After reading various posts about WeightedRandomSampler (some links are left as code comments) I’m unsure what to expect from the example below (pytorch 1.3.1)
import numpy as np
import torch
from torch.utils.data import TensorDataset as dset
torch.manual_seed(42)
data_size = 15
num_classes = 3
batch_size = 4
inputs = torch.tensor(range(data_size))
print("inputs", inputs.shape, inputs)
if 0:
targets = torch.floor(num_classes*torch.rand(data_size)).int()
else:
targets = torch.tensor([1, 0, 1, 1, 0, 1, 0, 1, 1, 2, 2, 1, 0, 0, 1], dtype=torch.int32)
print("targets", targets.shape, targets)
trainDataset = dset(inputs, targets)
# https://discuss.pytorch.org/t/balanced-sampling-between-classes-with-torchvision-dataloader/2703/10
class_sample_count = np.array([len(np.where(targets==t)[0]) for t in np.unique(targets)])

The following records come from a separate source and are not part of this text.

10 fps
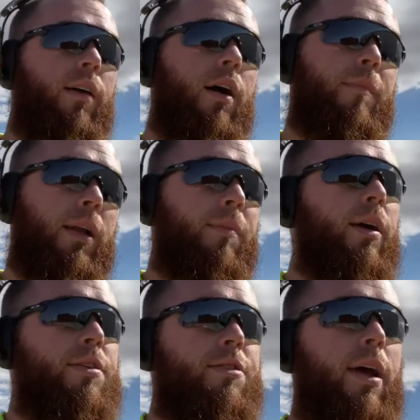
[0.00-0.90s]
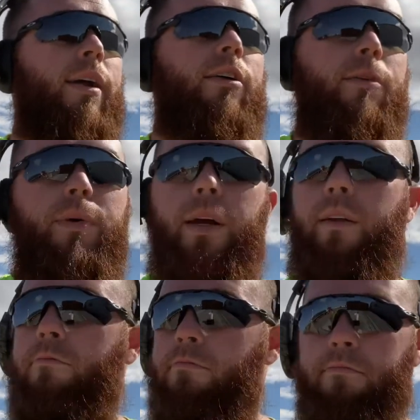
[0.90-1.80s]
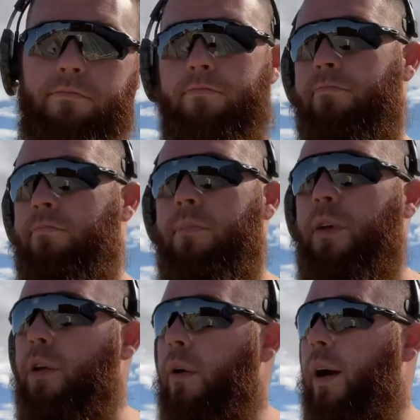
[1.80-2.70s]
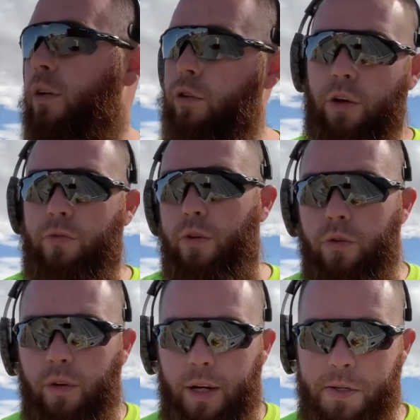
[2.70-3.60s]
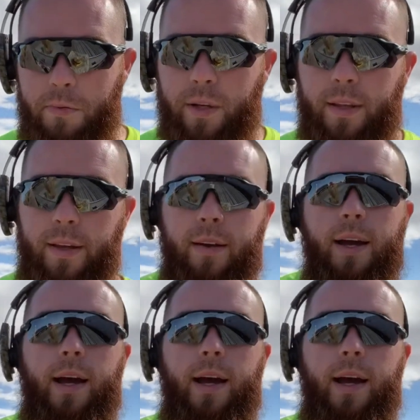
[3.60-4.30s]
I'm not a slacker, but I don't go too crazy with it.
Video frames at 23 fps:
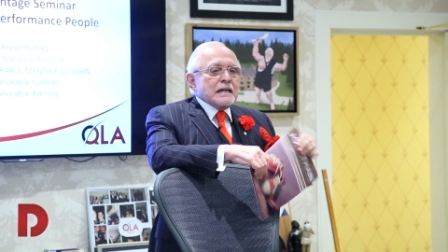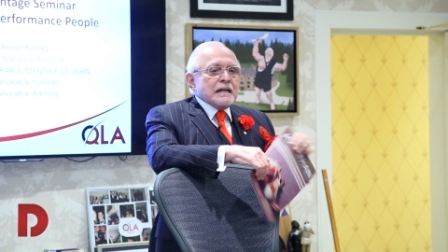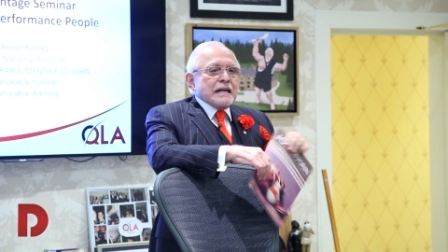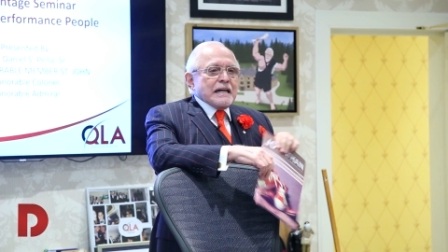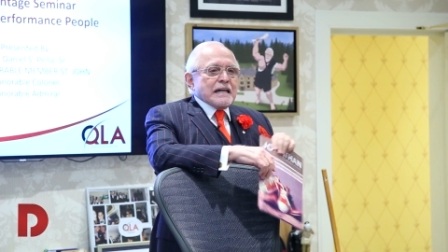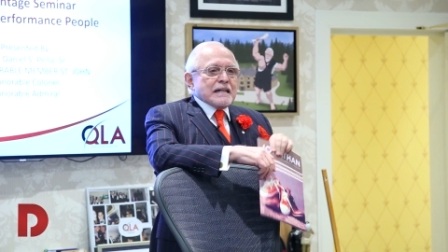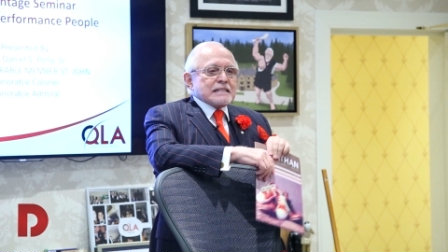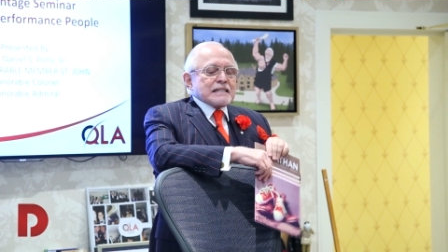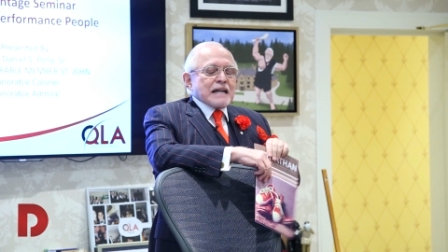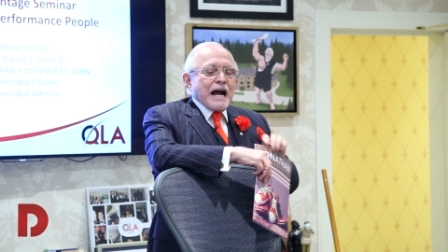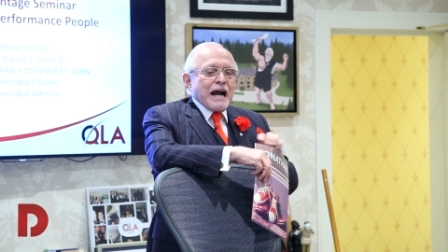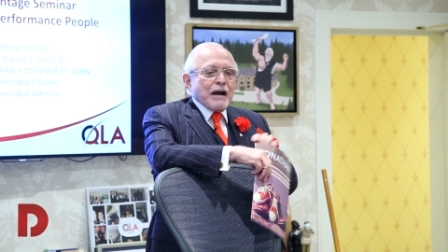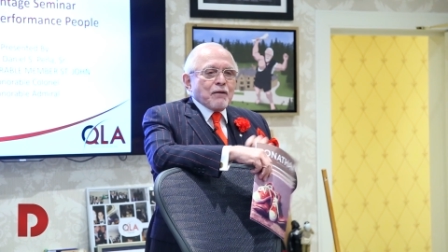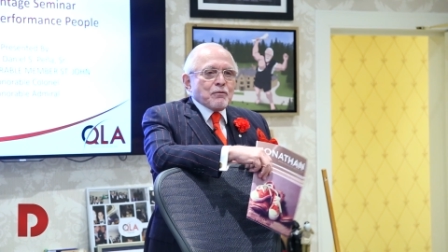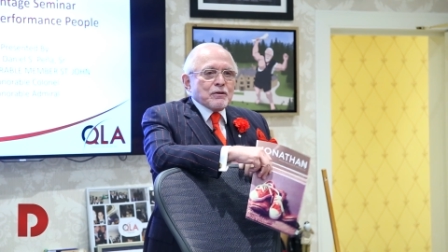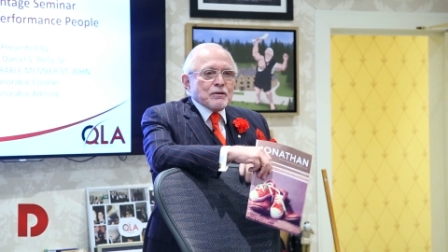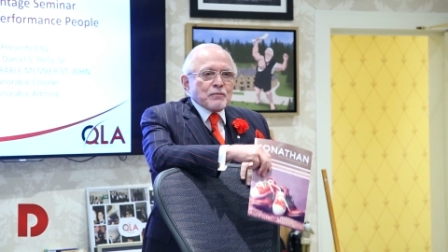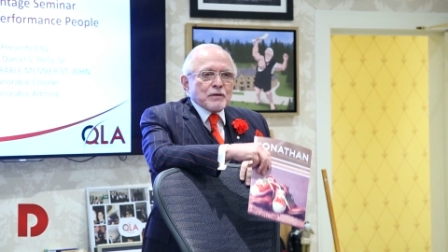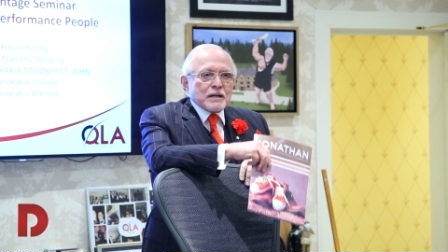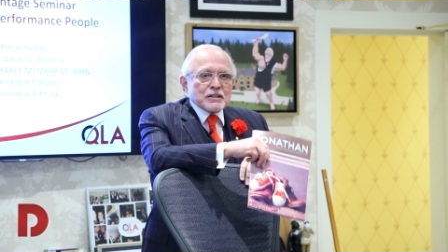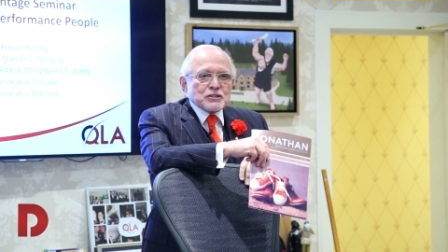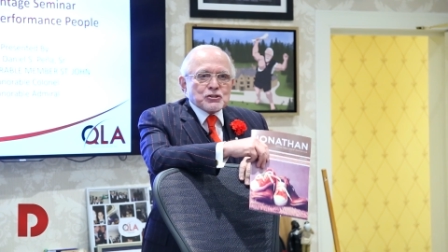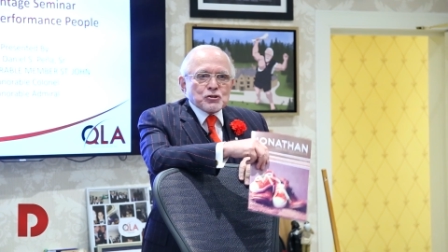is, I
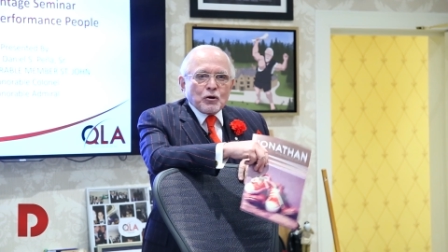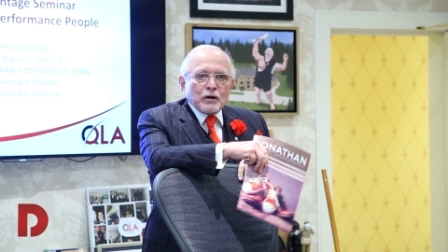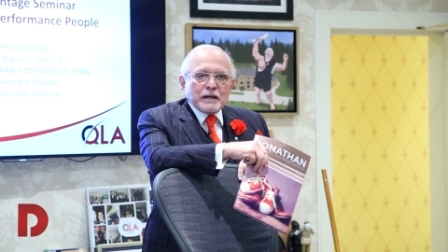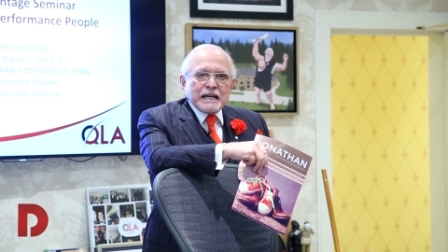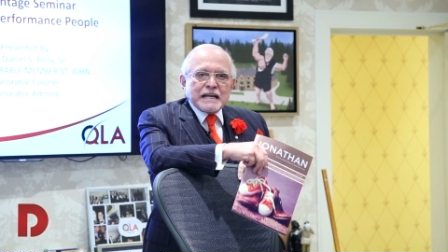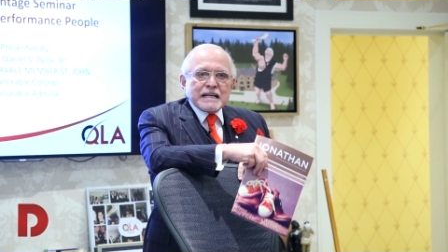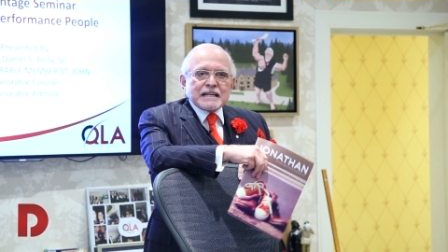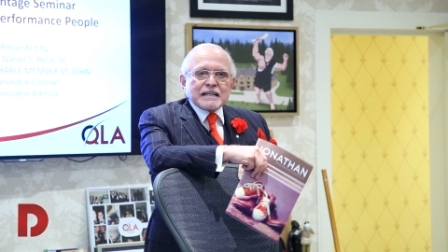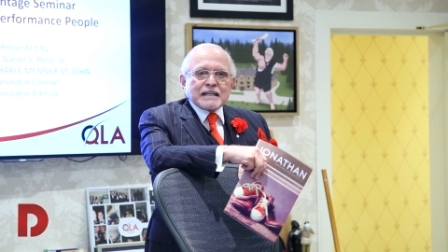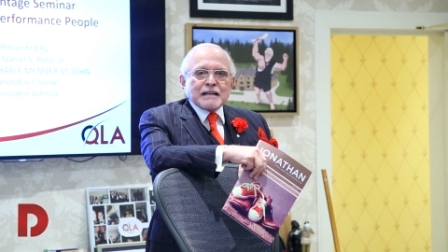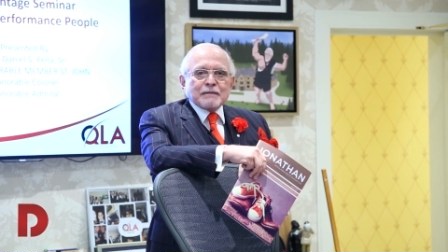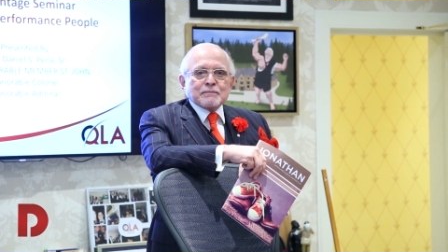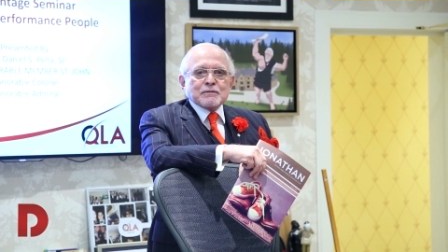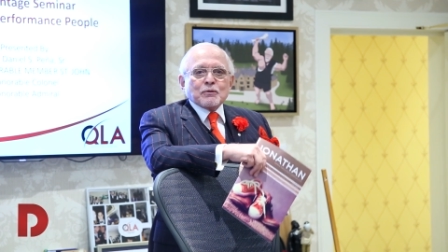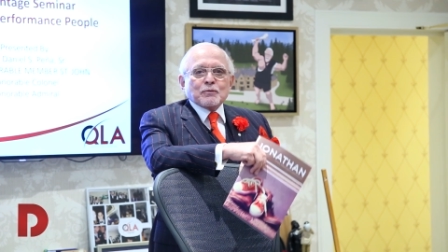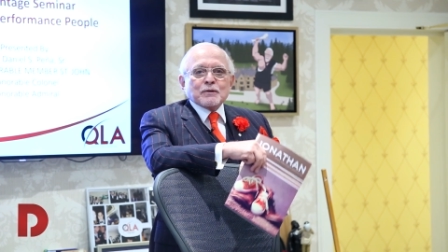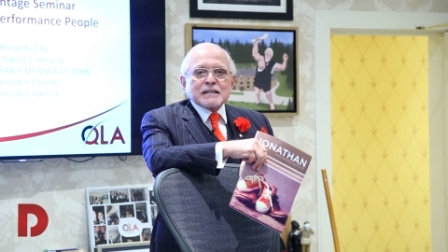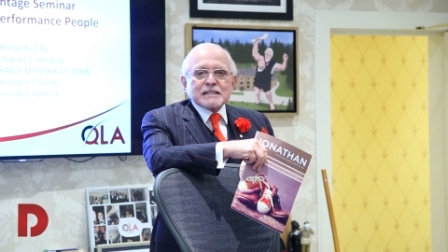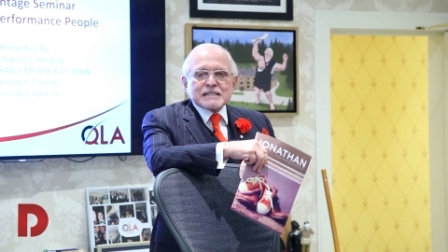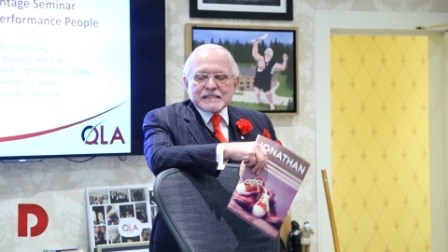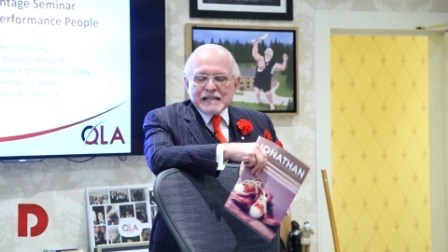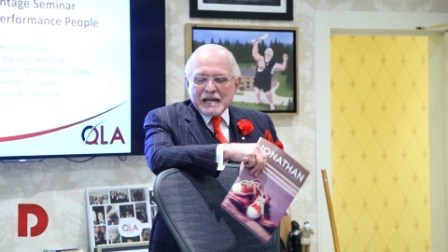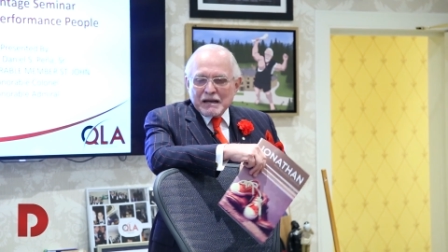wouldn't want to join any club that
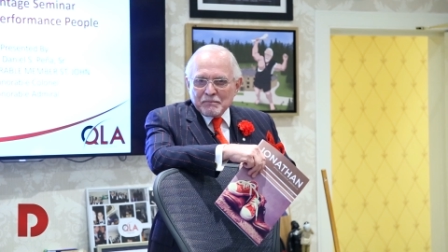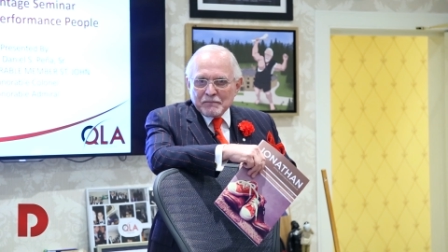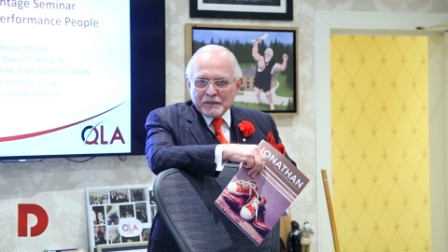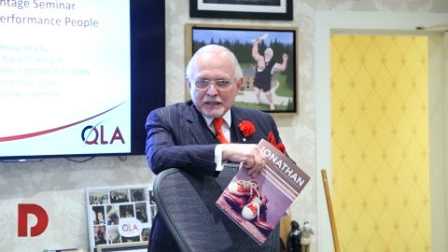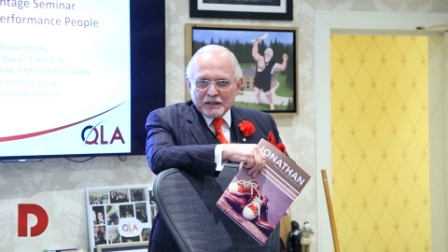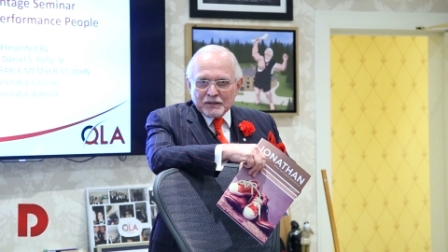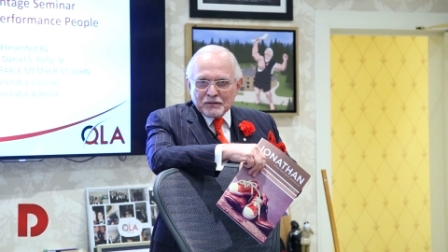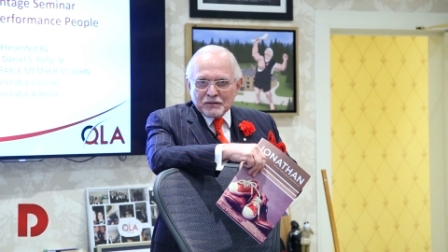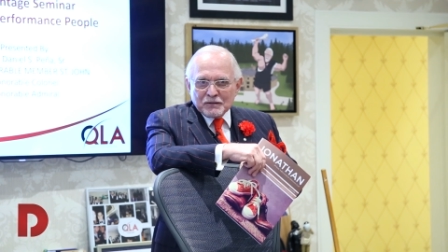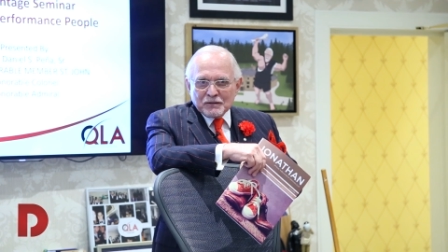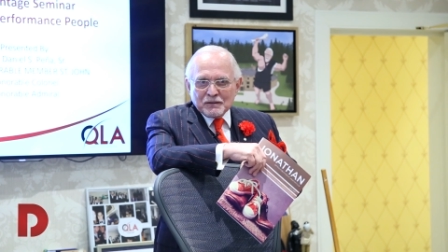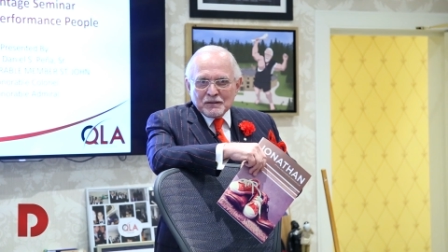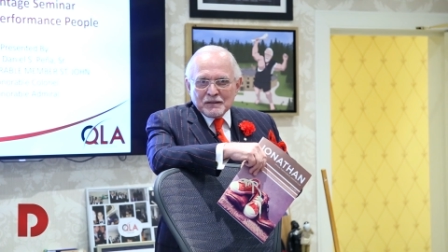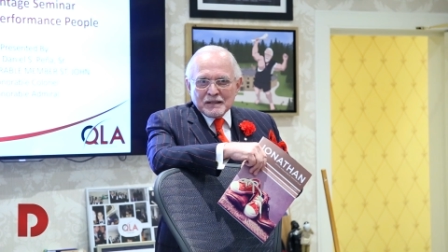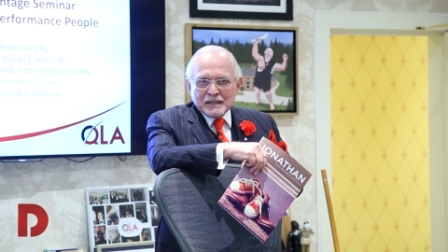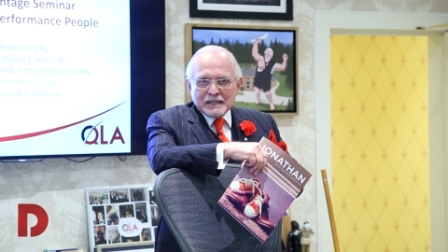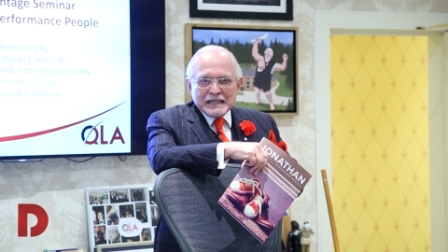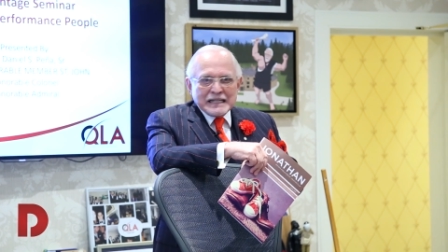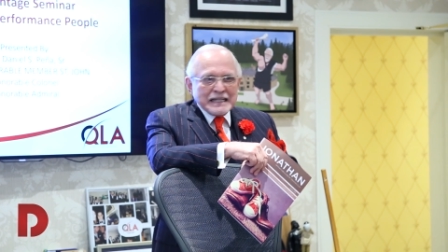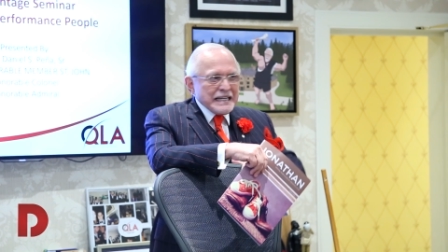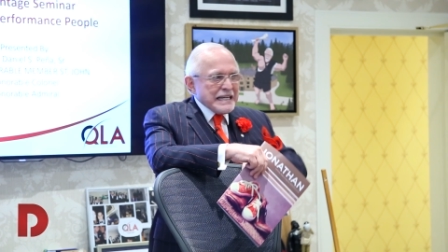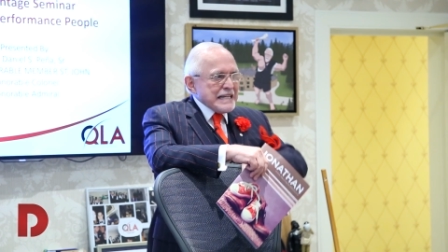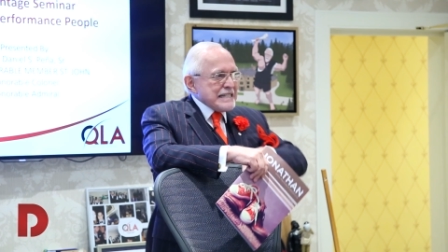would accept me.
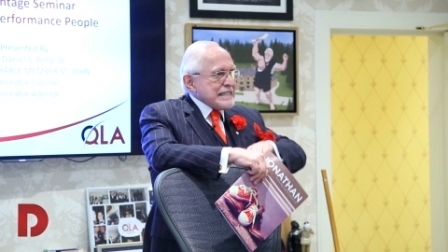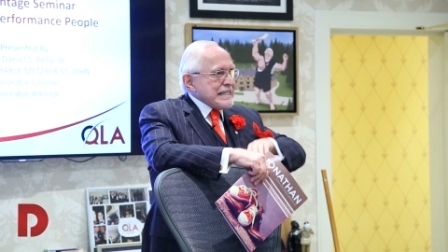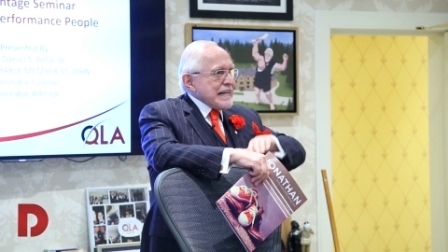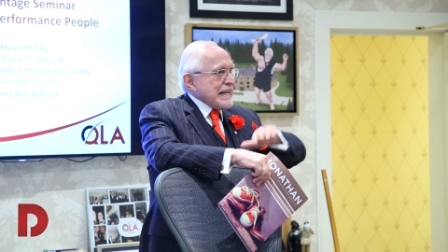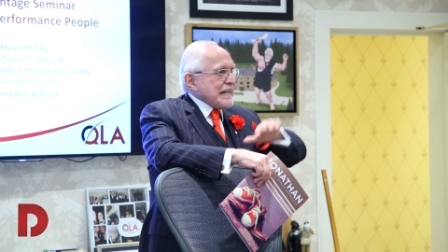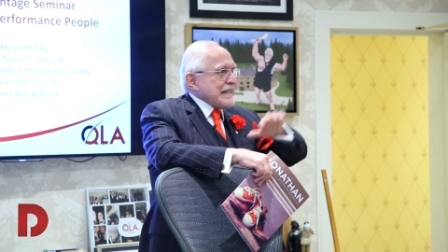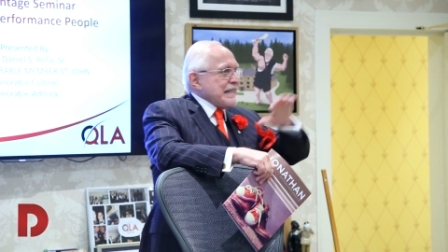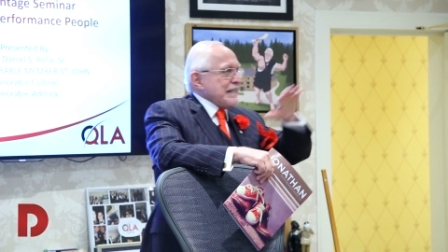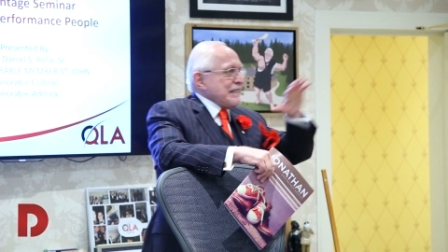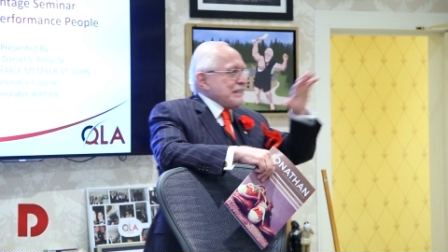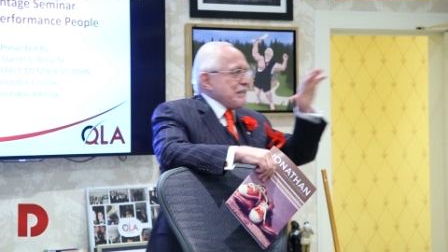He said it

print("class_sample_count", class_sample_count.shape, class_sample_count)
weights = 1. / class_sample_count
print("weights", weights.shape, weights)
# https://discuss.pytorch.org/t/some-problems-with-weightedrandomsampler/23242/2
samples_weights = weights[targets]
assert len(samples_weights) == len(targets)
if 0:
print("samples_weights", samples_weights.shape, samples_weights)
sampler = torch.utils.data.sampler.WeightedRandomSampler(samples_weights, len(samples_weights), replacement=True)
trainLoader = torch.utils.data.DataLoader(dataset=trainDataset, batch_size=batch_size, sampler=sampler)
inputs_new = []
targets_new = []
for batch, (data, target) in enumerate(trainLoader):
counts = [len(np.where(target.numpy()==class_sample)[0]) for class_sample in range(len(class_sample_count))]
inputs_new.extend(data.data.numpy())
targets_new.extend(target.data.numpy())
print("batch {}, size {}, data {}, counts: {}".format(batch, data.shape[0], target.data, counts))
print("inputs_new", inputs_new)
print("targets_new", targets_new)
print("class_sample_count_new", np.array([len(np.where(targets_new==t)[0]) for t in np.unique(targets_new)]))
Output
inputs torch.Size([15]) tensor([ 0, 1, 2, 3, 4, 5, 6, 7, 8, 9, 10, 11, 12, 13, 14])
targets torch.Size([15]) tensor([1, 0, 1, 1, 0, 1, 0, 1, 1, 2, 2, 1, 0, 0, 1], dtype=torch.int32)
class_sample_count (3,) [5 8 2]
weights (3,) [0.2 0.125 0.5 ]
batch 0, size 4, data tensor([0, 1, 0, 2], dtype=torch.int32), counts: [2, 1, 1]
batch 1, size 4, data tensor([2, 0, 0, 0], dtype=torch.int32), counts: [3, 0, 1]
batch 2, size 4, data tensor([1, 1, 1, 0], dtype=torch.int32), counts: [1, 3, 0]
batch 3, size 3, data tensor([0, 1, 2], dtype=torch.int32), counts: [1, 1, 1]
inputs_new [1, 2, 1, 9, 9, 13, 13, 1, 2, 3, 7, 12, 12, 7, 9]
targets_new [0, 1, 0, 2, 2, 0, 0, 0, 1, 1, 1, 0, 0, 1, 2]
class_sample_count_new [7 5 3]
I would expect the class_sample_count_new to be “more” balanced, is this a correct assumption?
I’ve tried also larger values of data_size and batch_size, while removing manual_seed, but still the imbalance was surprisingly large.